Ayer volvió a saltar a la palestra el presidente del Getafe para alimentar nuevamente la supuesta rivalidad que existe entre los dos clubes de la capital. Hace unas semanas dejó caer que Esteban Granero era propiedad del conjunto getafense y ayer volvió a repetirse confirmando incluso que el Real Madrid y el Getafe habían firmado el traspaso del jugador. A mi me extraña que el Madrid haya autorizado esta venta o que falten resolverse esos “últimos flecos” que habla el también socio madridista. Me huele más al caso del perro del hortelano, ni para mí ni para el amo. Según el Señor Torres la cesión del jugador iba acompañada de una pequeña cláusula de compra para el conjunto azulón y una opción de recompra por los próximos dos años que podría hacer efectiva el club blanco previo pago de un importe algo superior al de la venta.
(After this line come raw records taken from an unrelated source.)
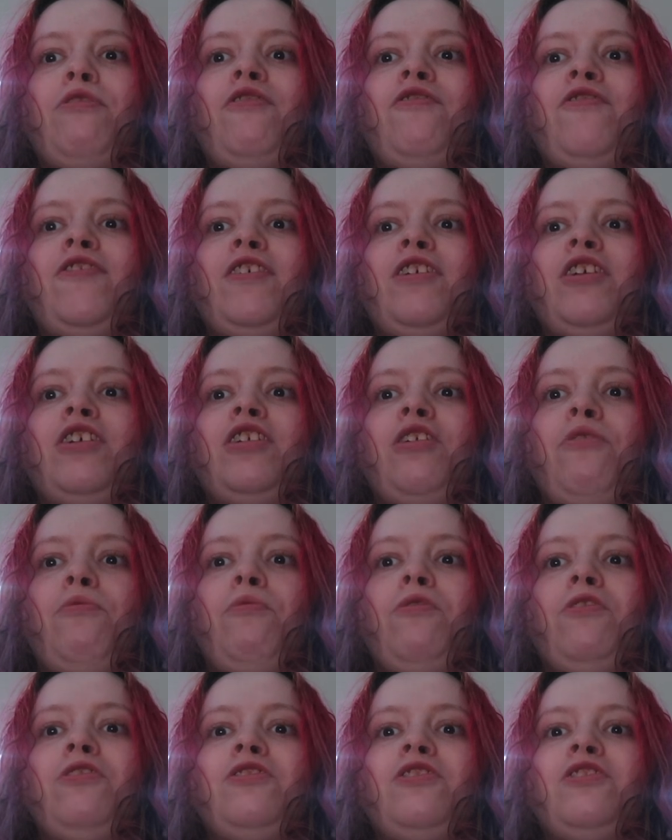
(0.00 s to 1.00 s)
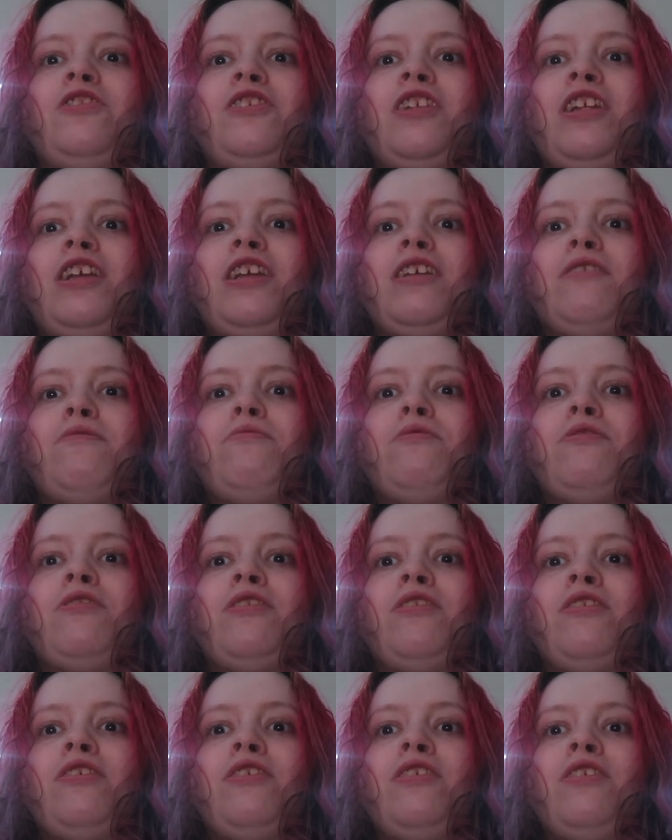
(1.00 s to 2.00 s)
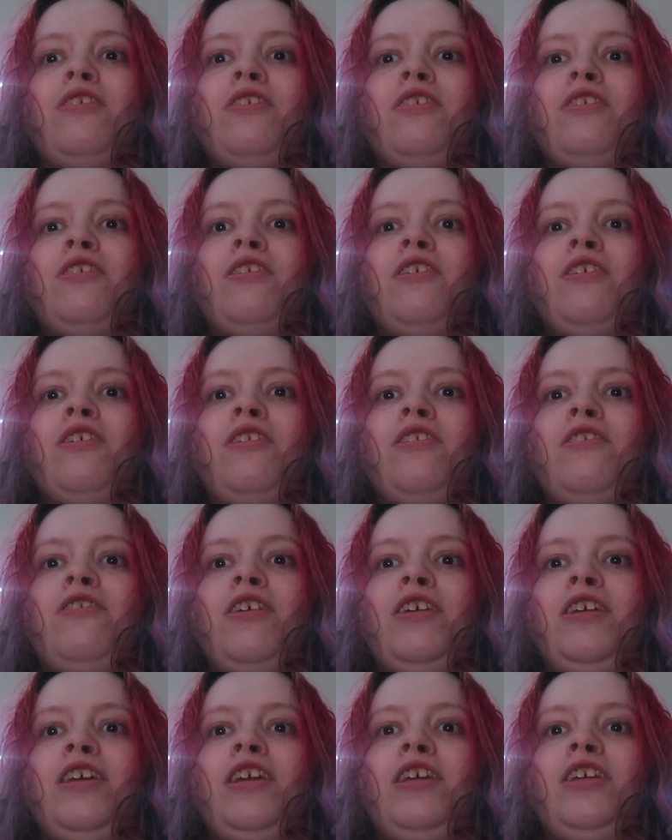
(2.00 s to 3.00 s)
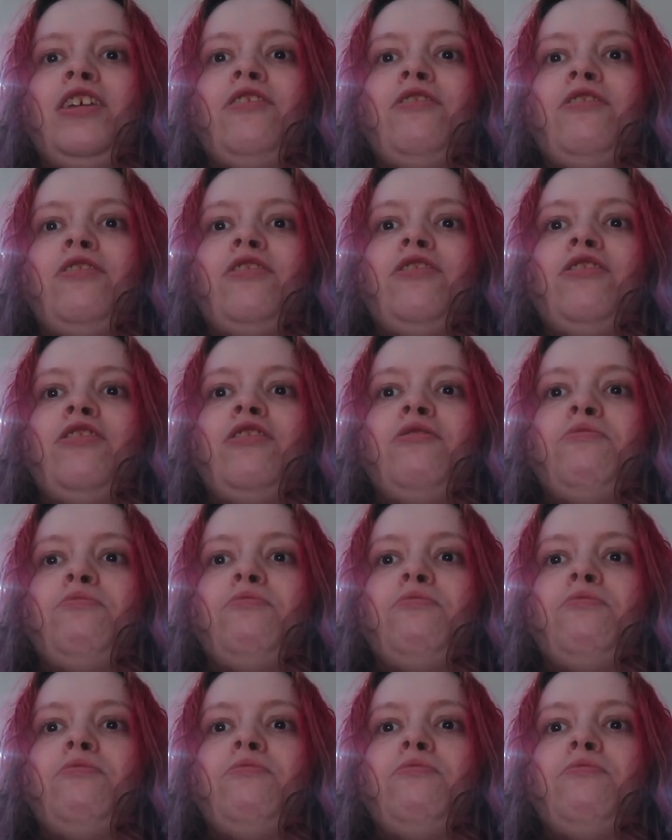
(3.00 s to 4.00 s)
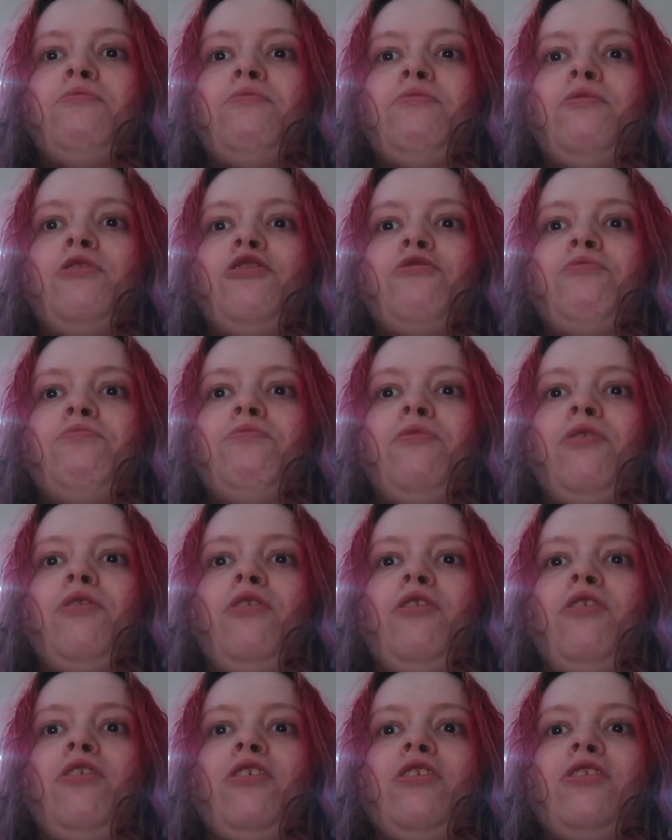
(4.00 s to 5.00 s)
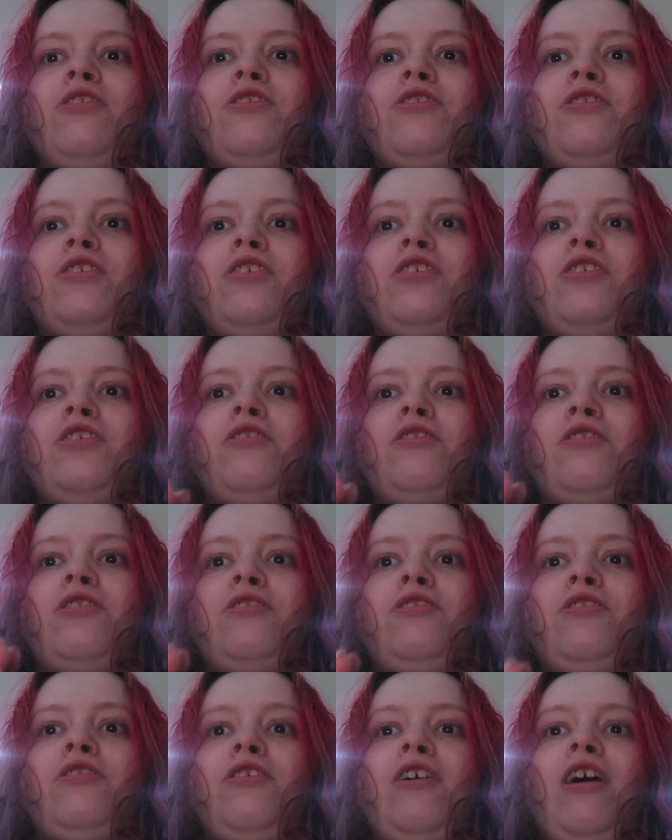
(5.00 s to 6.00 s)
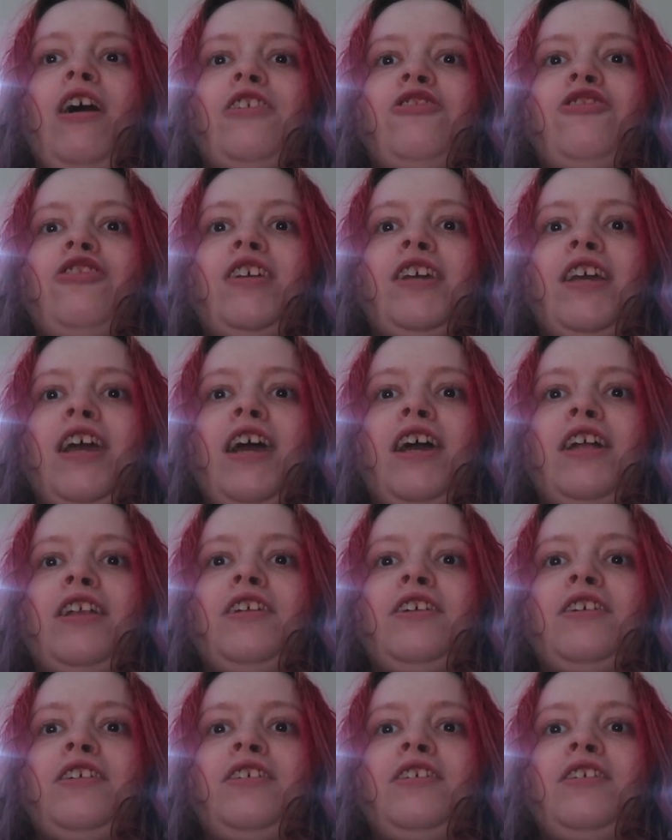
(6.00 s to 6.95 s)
or feel that you don't want to sleep. Thinking you can do much more than you actually can.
Lo curioso en cuestión no radica en el punto de vista que ofrece Ángel Torres sino en la nota informativa que ofrecía el Real Madrid mediante comunicado oficial en su web en el pasado mes de Septiembre. En él se podía leer claramente que el traspaso que anunciaba ayer el máximo accionista del Getafe se reducía a una simple cesión con fecha de caducidad incluida. El 30 de Junio, pues, veremos lo que sucede.